Today, the families who gave D.C. its soul are the ones being pushed to its margins. In Shaw, a historically Black neighborhood, one multigenerational family stands as a mirror to this transformation. Brad, Reece, their four children, ages 1-10, and their extended family have long settled in the area. While building a life for their family, the couple navigates the tension between memory and development, community and displacement, alongside personal conflicts with domestic violence, alcohol, and drugs.
Their story is not isolated—it echoes the experiences of countless others who remain, resisting erasure and gentrification. This project, created in collaboration with the family, bears witness to their daily lives as they adapt, endure, and preserve what still belongs to them.

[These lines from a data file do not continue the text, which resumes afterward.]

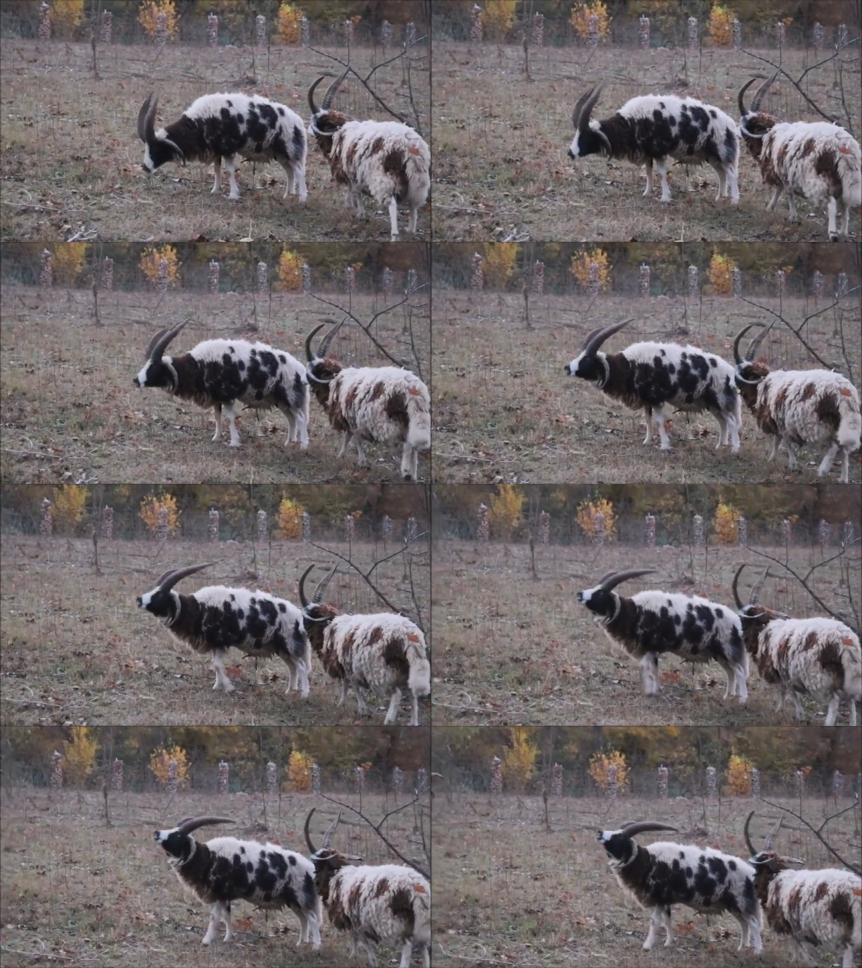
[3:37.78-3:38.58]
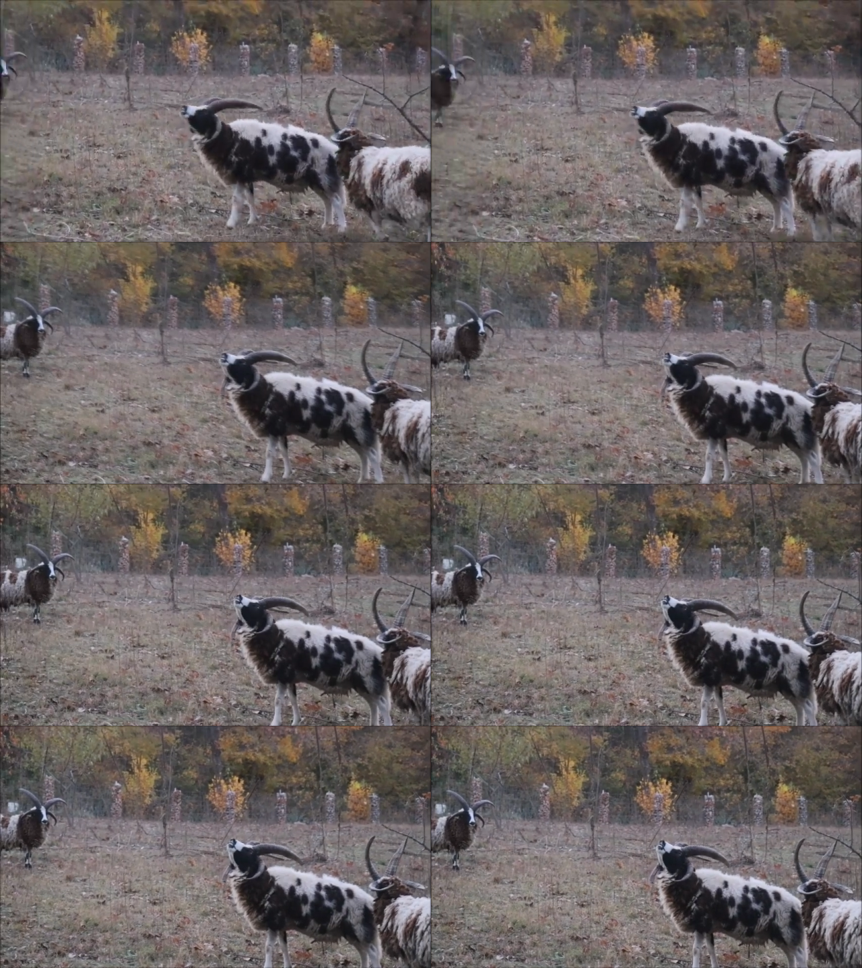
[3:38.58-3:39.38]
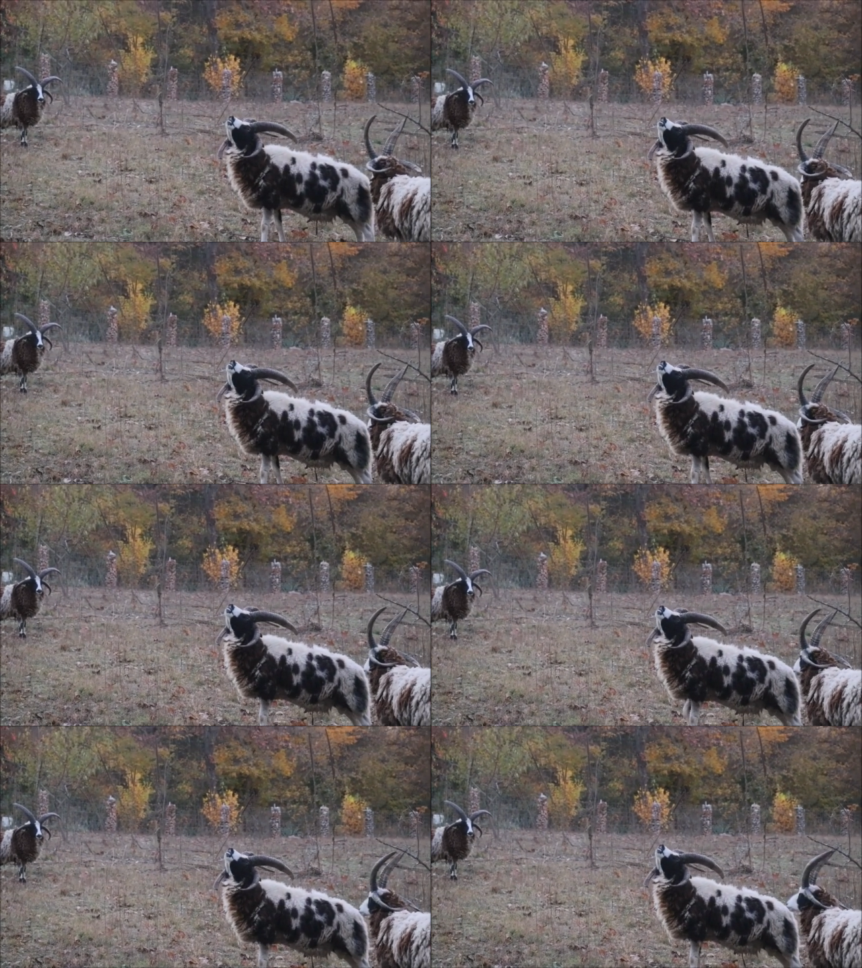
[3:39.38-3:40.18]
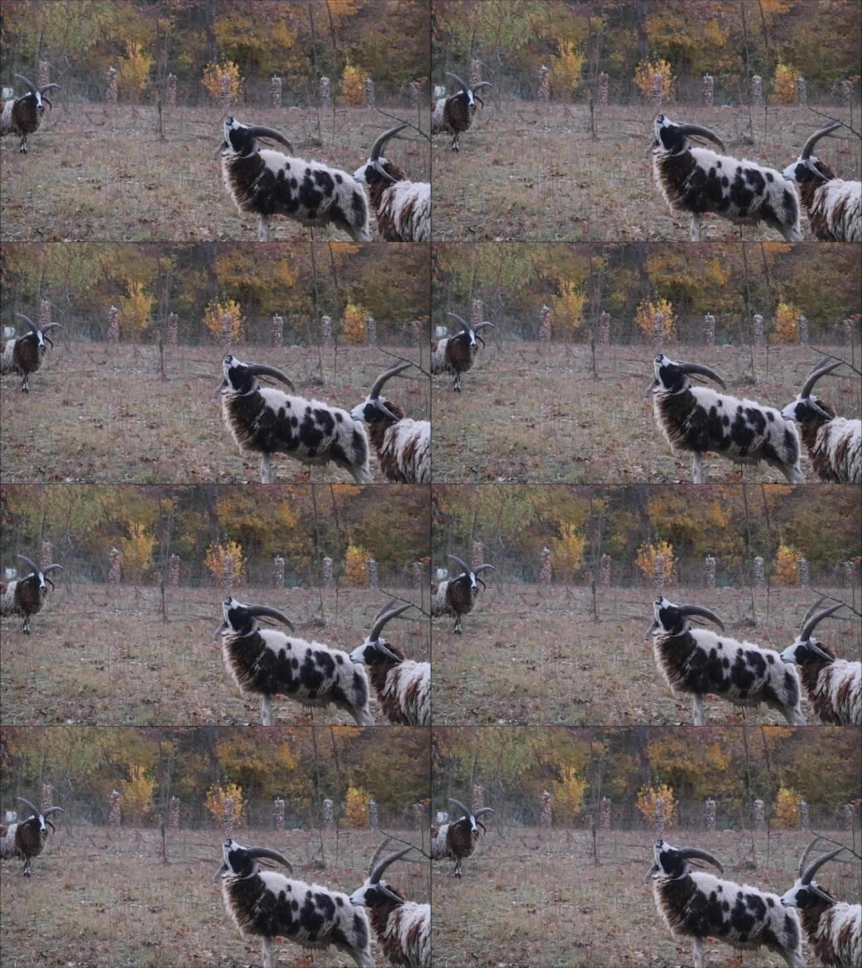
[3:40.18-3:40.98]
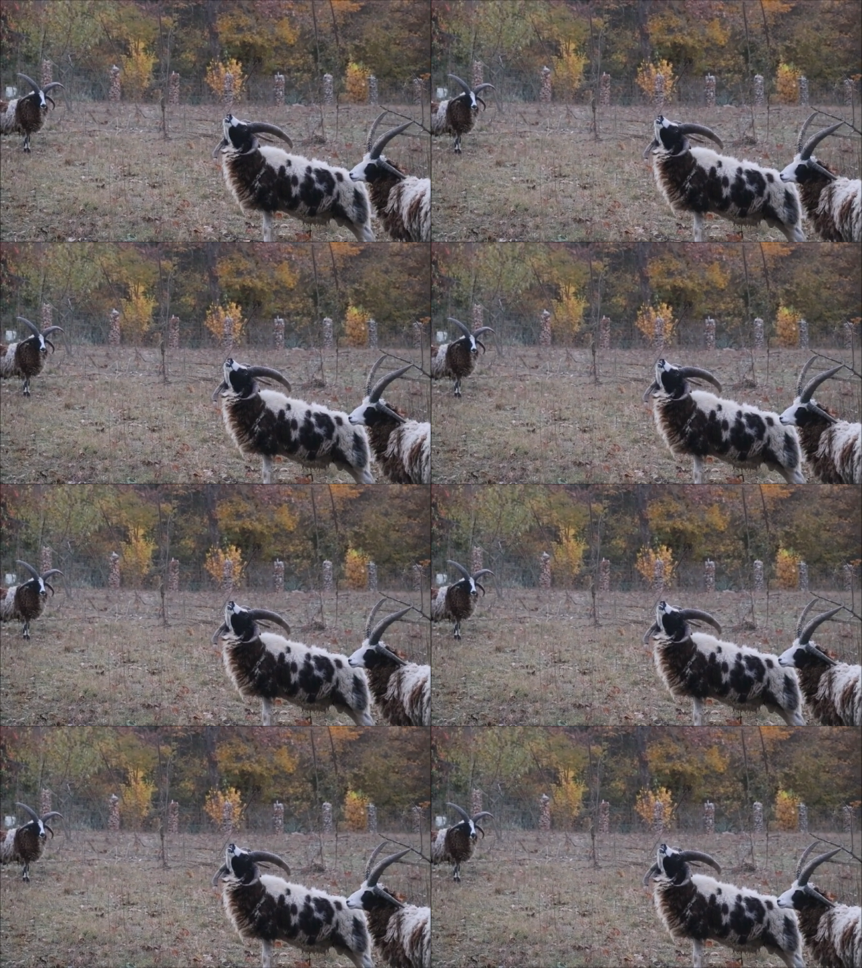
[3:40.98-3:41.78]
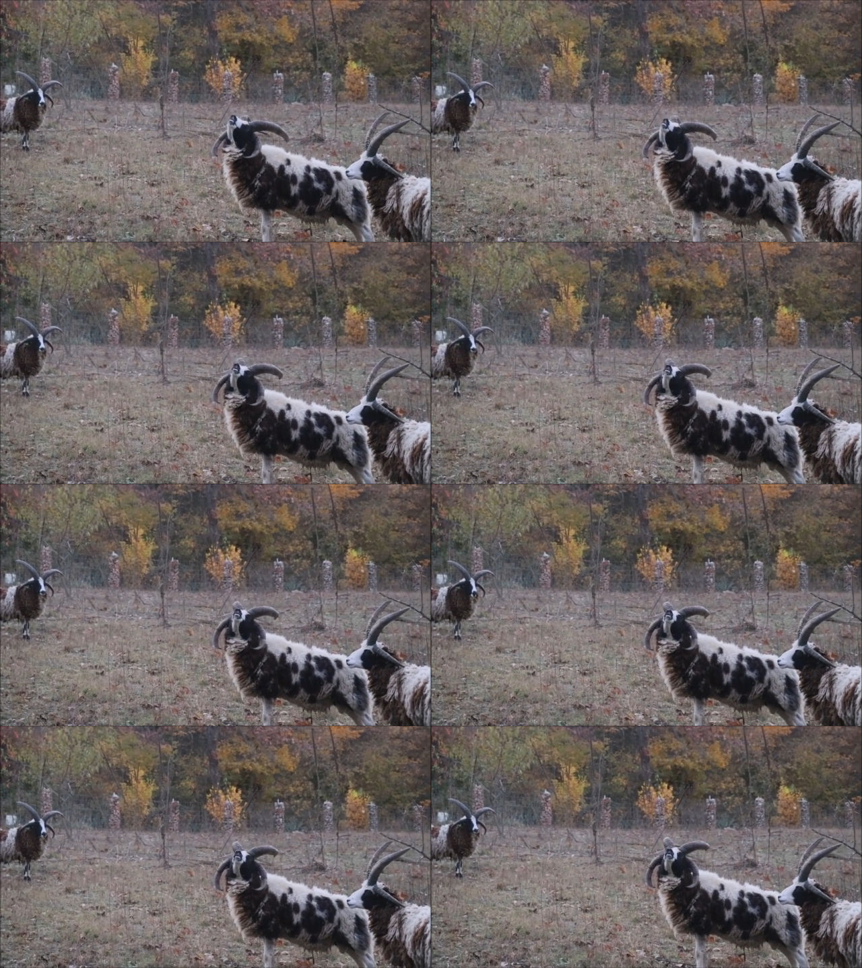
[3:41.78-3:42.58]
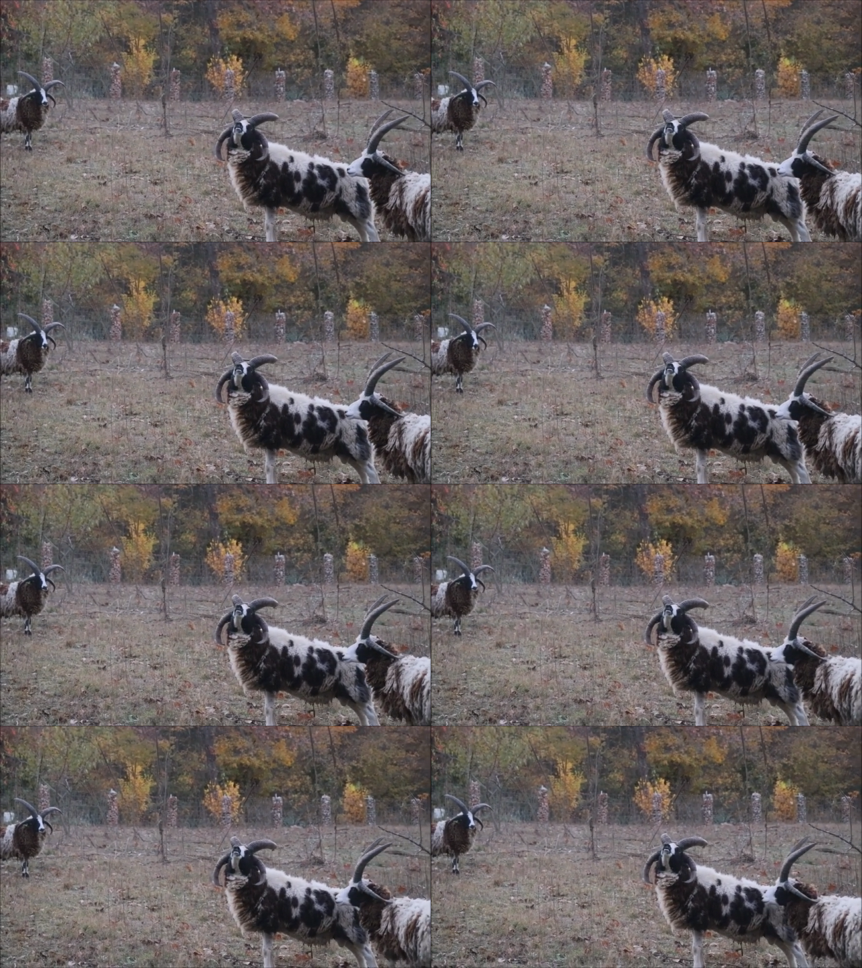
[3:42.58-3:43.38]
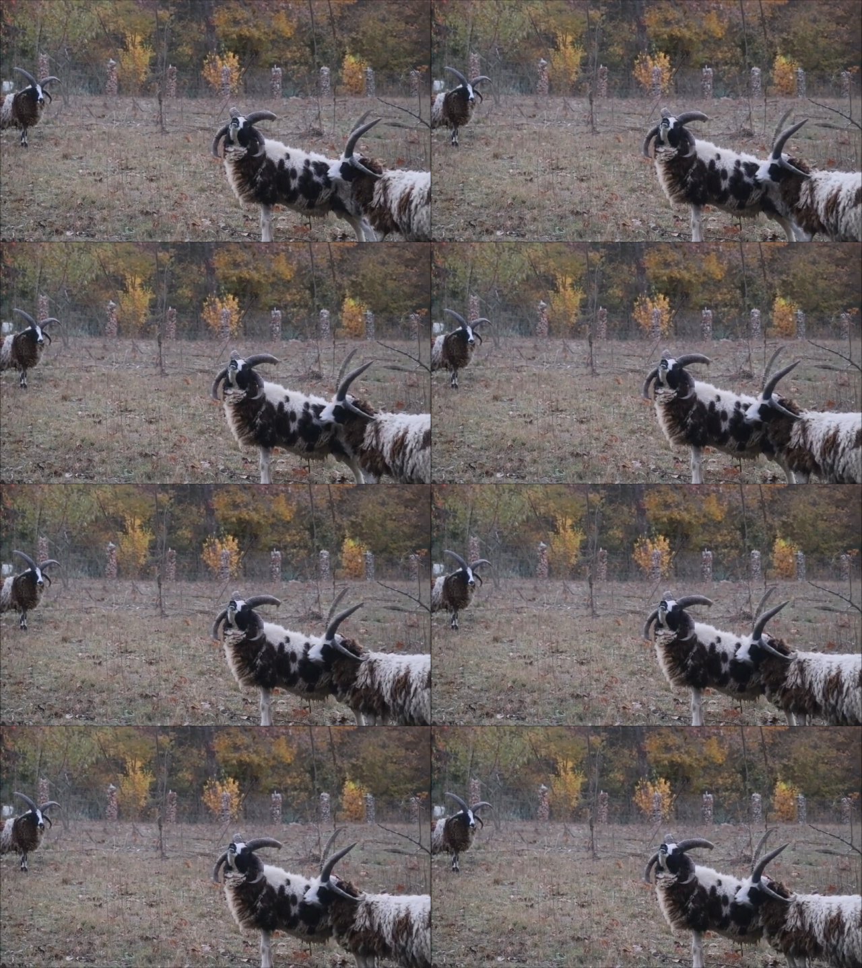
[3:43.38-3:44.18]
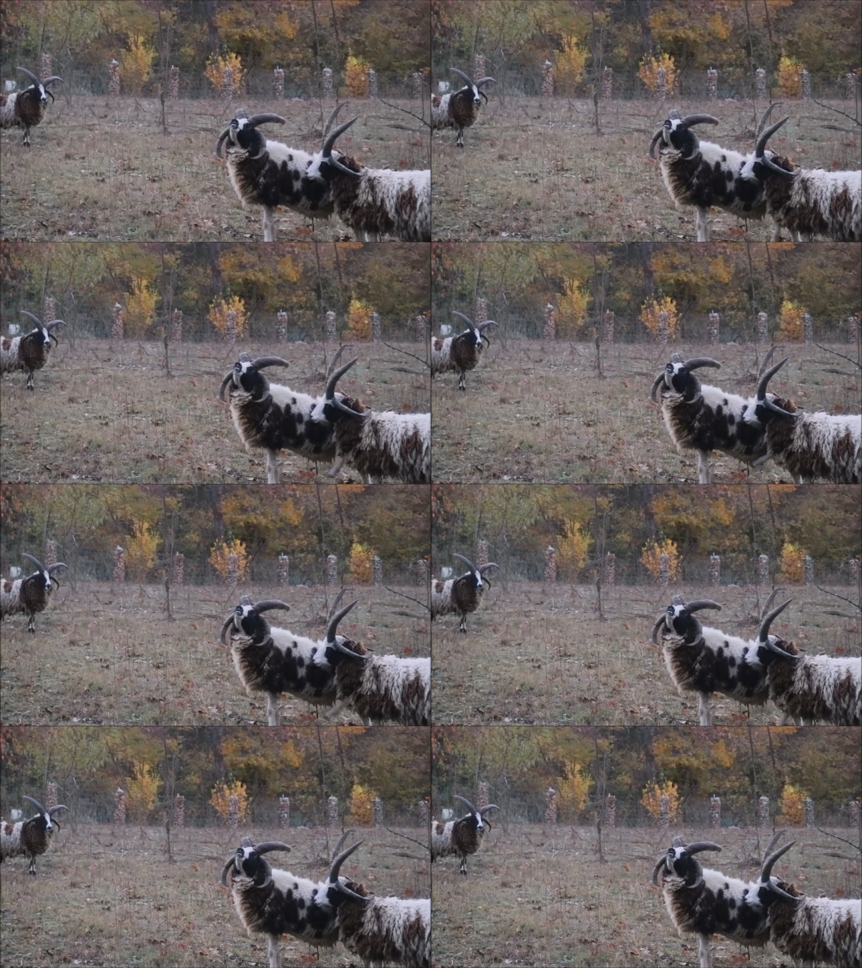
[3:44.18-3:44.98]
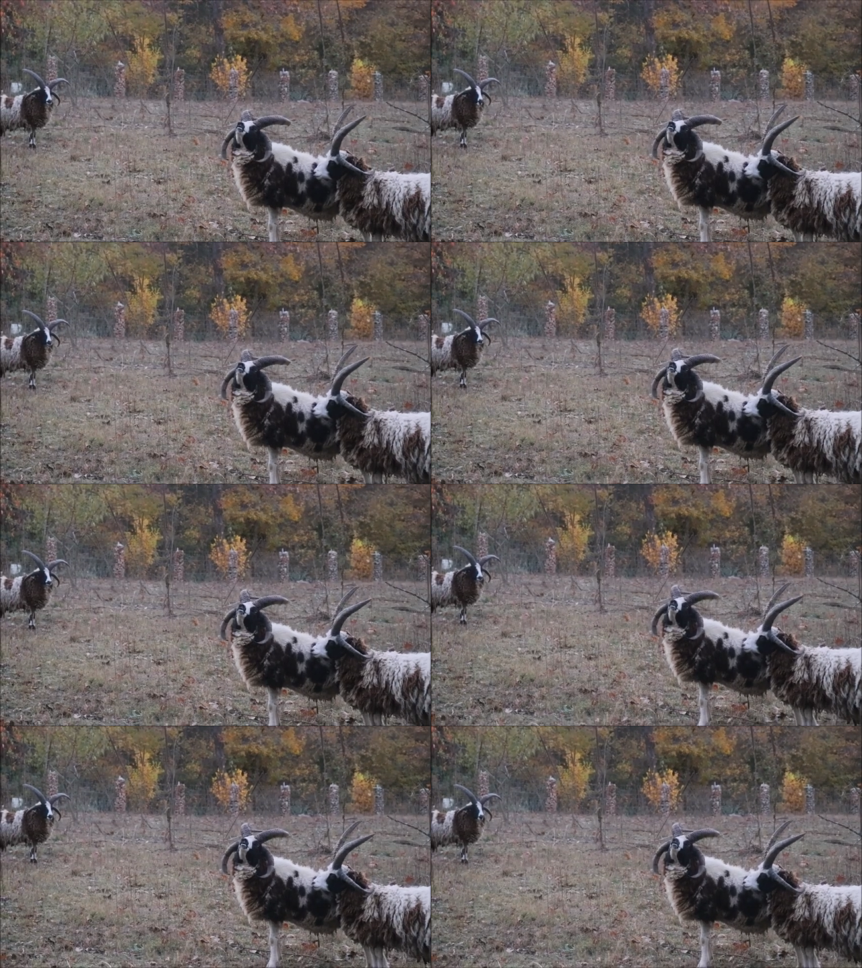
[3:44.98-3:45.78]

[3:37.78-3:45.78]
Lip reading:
Nobody's mouth can be seen.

"We’re an average family trying to live through this whole situation, and we still try to be fly," the mother of this family, Reece said. "We do. We still try to make sure we have our Uggs, our Jordans, and… and our North Faces on, but that shit hard... That shit hard."
Brad looks out from his apartment at the historic O Street Market on December 1, 2023, in Washington, D.C. Once the primary grocery store for the neighborhood’s Black community, the market has since been redeveloped into a supermarket with modern apartments built above. Brad, who has lived in Shaw since age eight, says it is just one example of the gentrification that has consumed his neighborhood.